You can watch the Featherstone game for free at the Millennium Stadium, or Post Office Road to you and I, courtesy of the Rovers’ own broadcasting facility on their website, which is another example of the amazing and awesome technology that has taken over our lives, yet is still taken for granted by younger members of our rapidly-advancing society.

Then come the home games against the prowling Panthers and the rugged Raiders of League 1 who, on their own admission, are preparing to ‘slug it out’ in a ‘brutal’ tie.

Both are streamed on OuRLeague, free to Oldham season-ticket holders but at a bargain price of £4.95 for other fans who buy early before game-day and £10 for those who leave it to match-day before doing the necessary.

This is one way clubs can at least recoup some of the money they lose when fans aren’t allowed in, so Chris will be anxiously waiting for the RFL’s viewing figures with which to work out whether he will have sleepless nights to look forward to further into the season until such time as turnstiles are unlocked.

OuRLeague is clearly going to have a big part to play in the season ahead and according to League Express, the much respected and well-informed independent trade paper, the OuRLeague App has been, and is, one of the RFL’s most remarkable success stories.

When the app was launched in autumn, 2017, the RFL was one of the first governing bodies in sport to invest that way and it now has 160,000 members.

It was much valued by Super League clubs last year when it allowed them to provide coverage of behind-closed-doors games to season-ticket holders.

This year, in accordance with the app, Championship and League 1 clubs will be able to similarly reward home season-ticket holders while improving their cash flow with bargain payments from other fans and away supporters, always providing they take advantage of watching in their favourite armchair and without the cost and inconvenience of travel.

Said the RFL’s Mark Forster:

“We hope fans of clubs at all levels will watch OurLeague. Clubs have been so long without action there should be plenty of demand.
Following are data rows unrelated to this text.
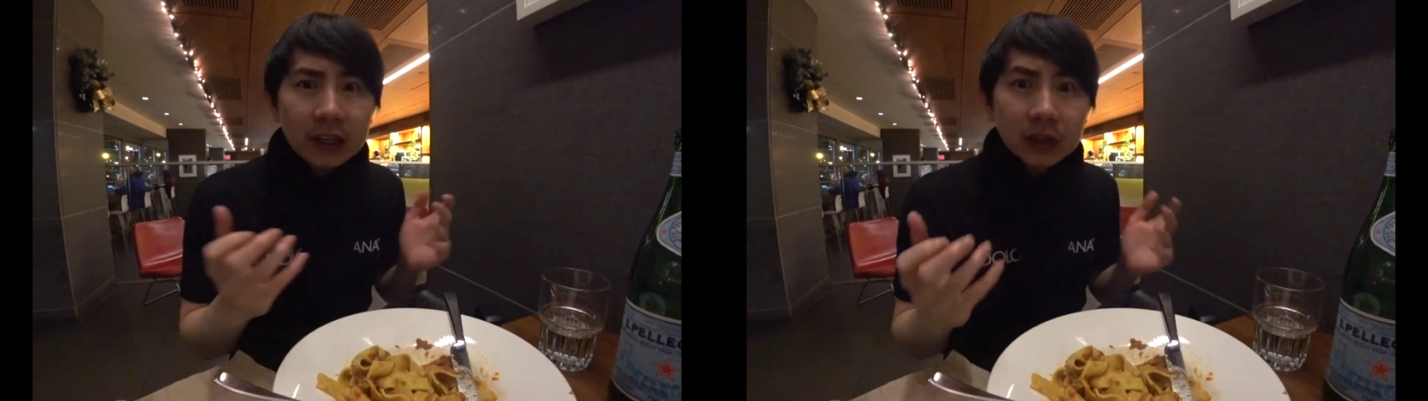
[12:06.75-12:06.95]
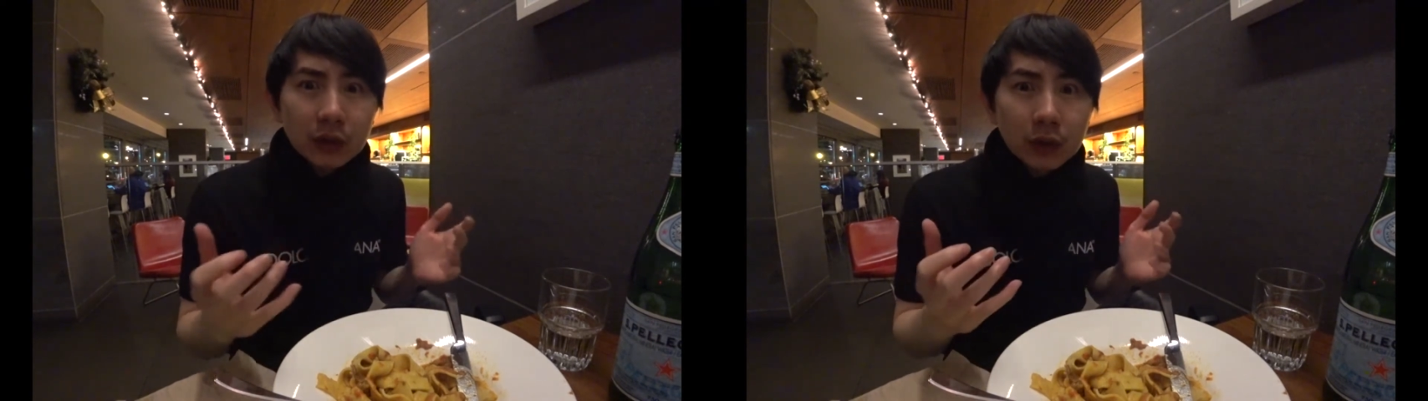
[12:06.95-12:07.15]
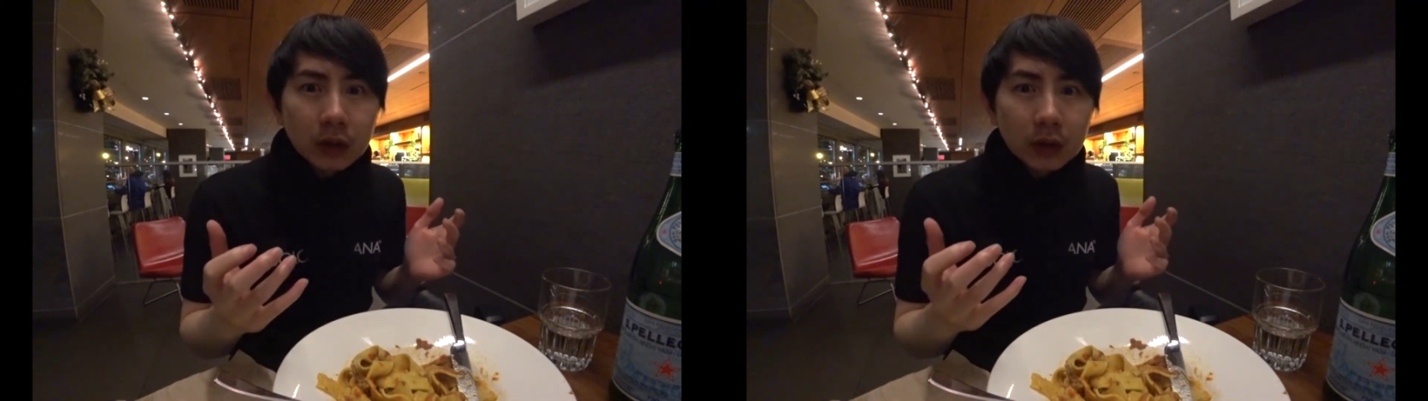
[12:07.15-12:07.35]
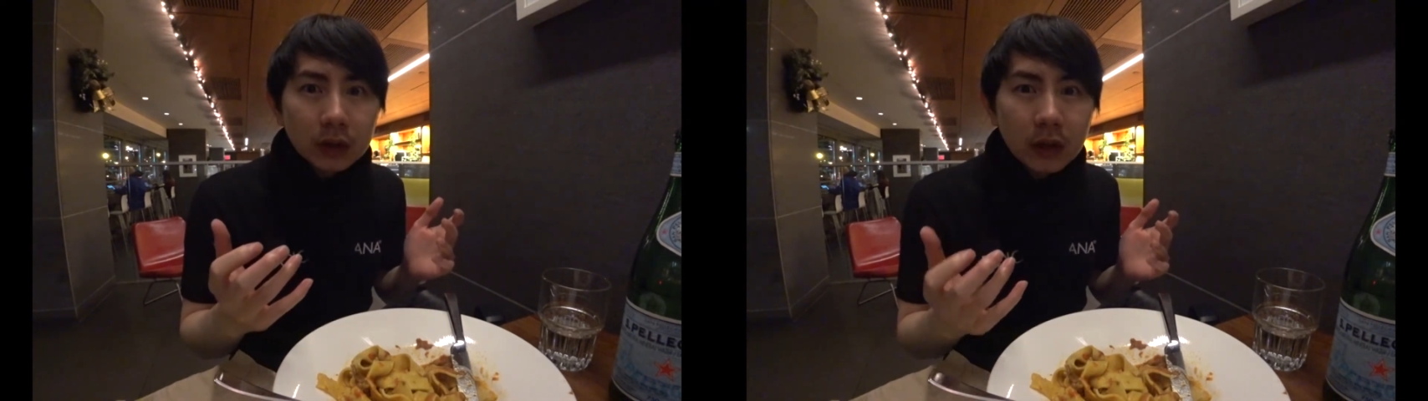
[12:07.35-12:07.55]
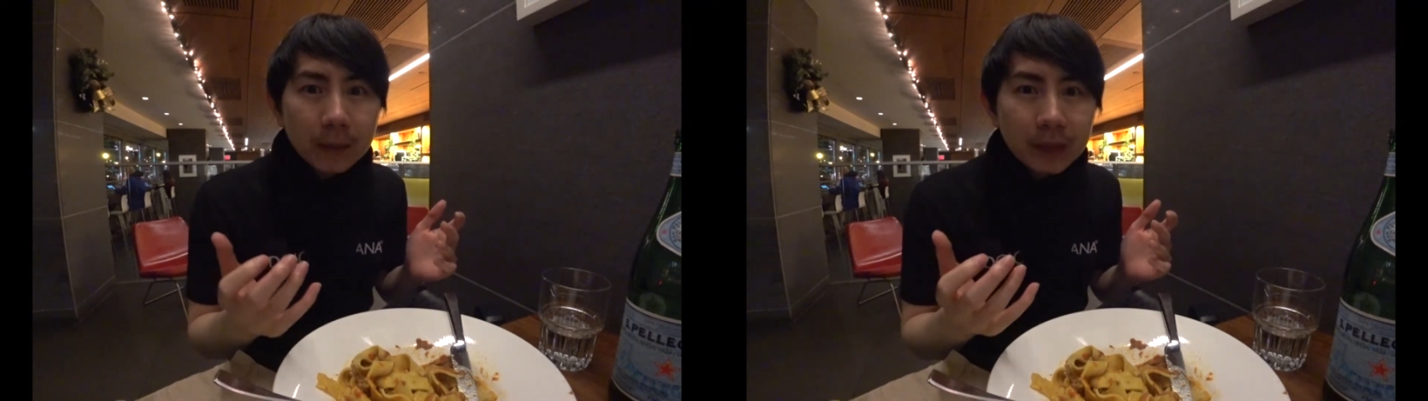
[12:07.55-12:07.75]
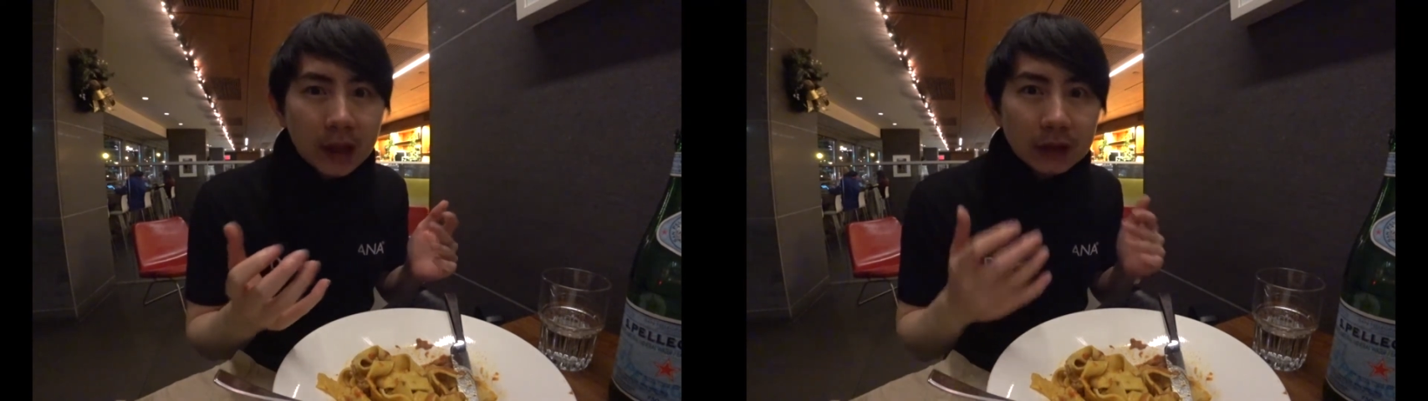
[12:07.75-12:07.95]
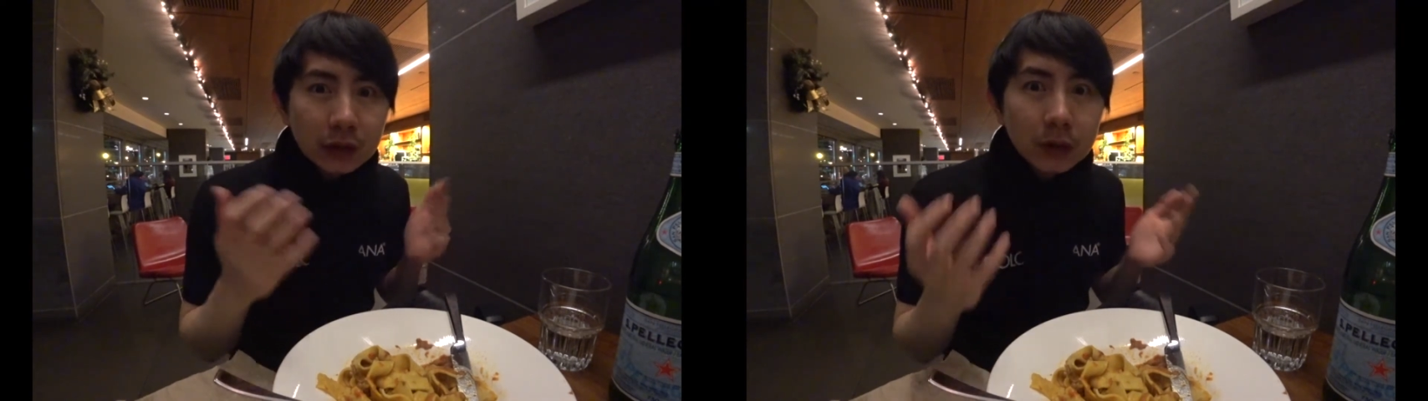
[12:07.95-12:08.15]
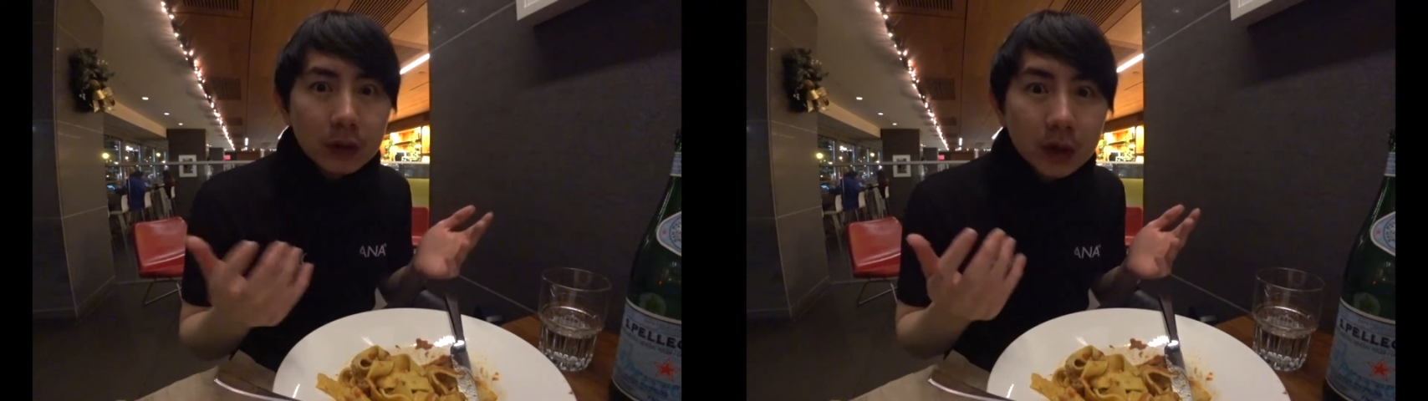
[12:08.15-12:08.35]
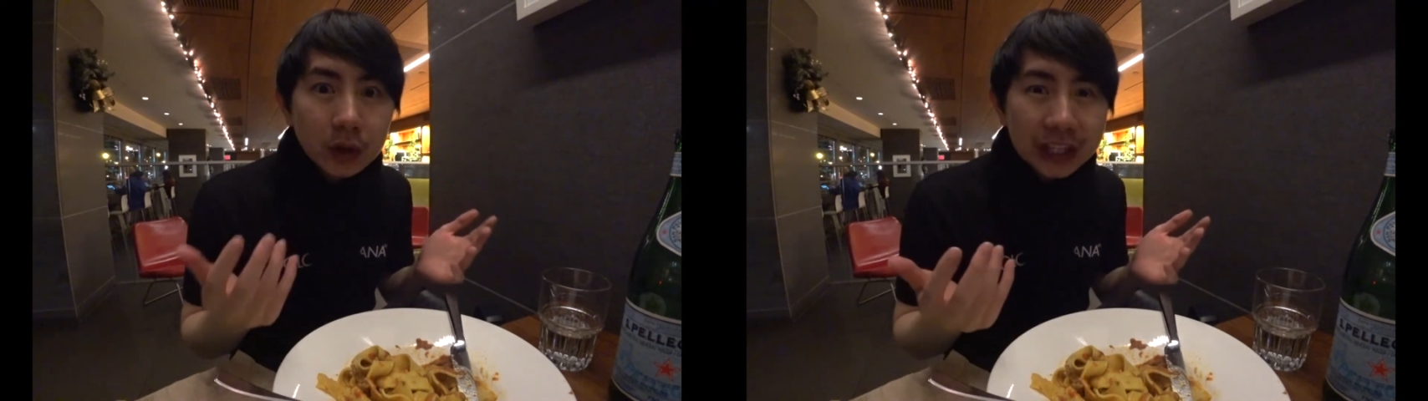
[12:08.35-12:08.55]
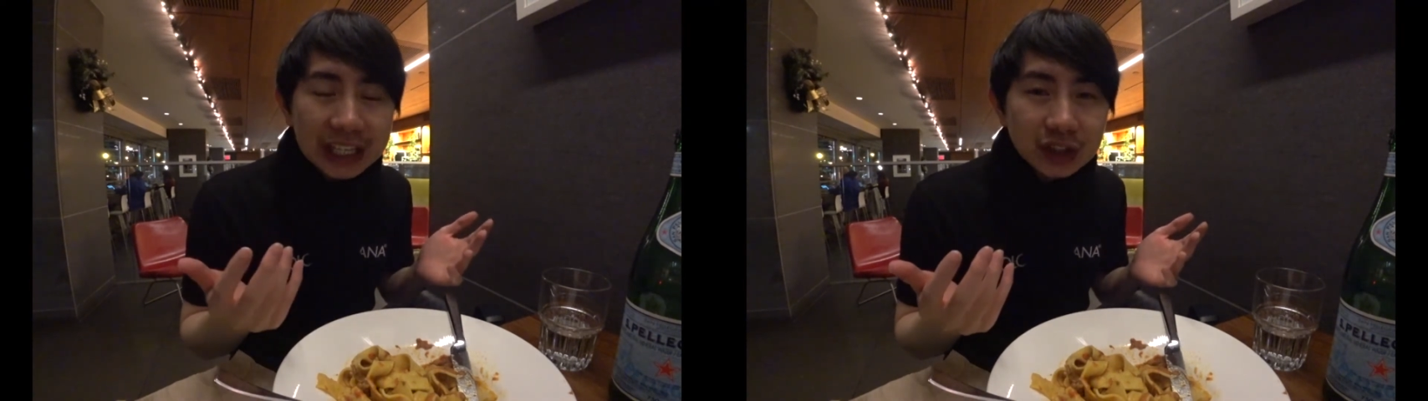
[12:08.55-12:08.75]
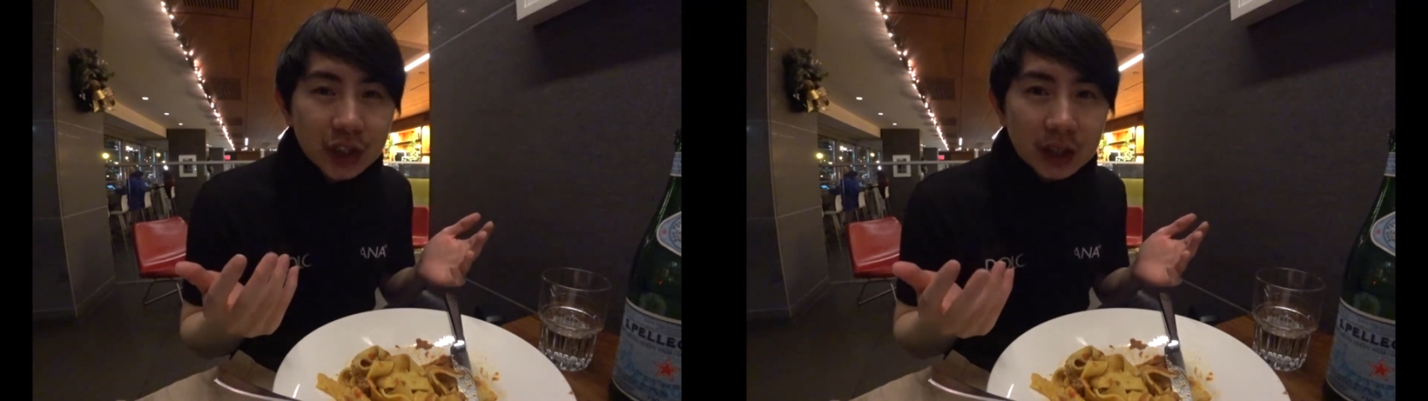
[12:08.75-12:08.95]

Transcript: noodle creation,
“We’ve improved the quality and reliability of OurLeague streaming and we’ve also set minimum standards.

“It is important too that we recognise the support of our broadcast partners, Sky Sports, in allowing us to stream games from Super League and Championship.”

One leading administrator who is convinced that streaming will go from strength to strength is Huddersfield Giants managing director Richard Thewlis.

He said:

“It was a success last year in Super League and it will continue to be successful while we are playing behind closed doors.

“Income and costs would normally be shared in a friendly fixture and with a streamed friendly we are getting close to replicating that model.

“I believe streaming will become an even bigger part of life as times move on and supporters’ viewing habits change.”

The day after Oldham’s home game against Halifax is streamed on Saturday, March 13 (4pm), the Giants and Leeds Rhinos go head to head in a friendly at the John Smith’s Stadium (2pm).

Added Thewlis:

“It will be a trial for us in terms of it being our first pay-for-view game via the RFL and the take-up will give us an idea of what we can expect further down the line.”

The same will apply to Oldham, as Chris will no doubt concur.

Streaming is clearly here to stay and, in 2021, is a facility to be embraced.

+ While talking of our club chairman, have you noticed that he now has a weekly column, published every Friday, in the Oldham Times ?

The paper itself has undergone a massively positive move by bucking the trend of the local newspaper industry and expanding from a weekly publication to daily, six days a week in fact, Monday to Saturday inclusive.

It’s on the news stands every morning and is priced at 70p.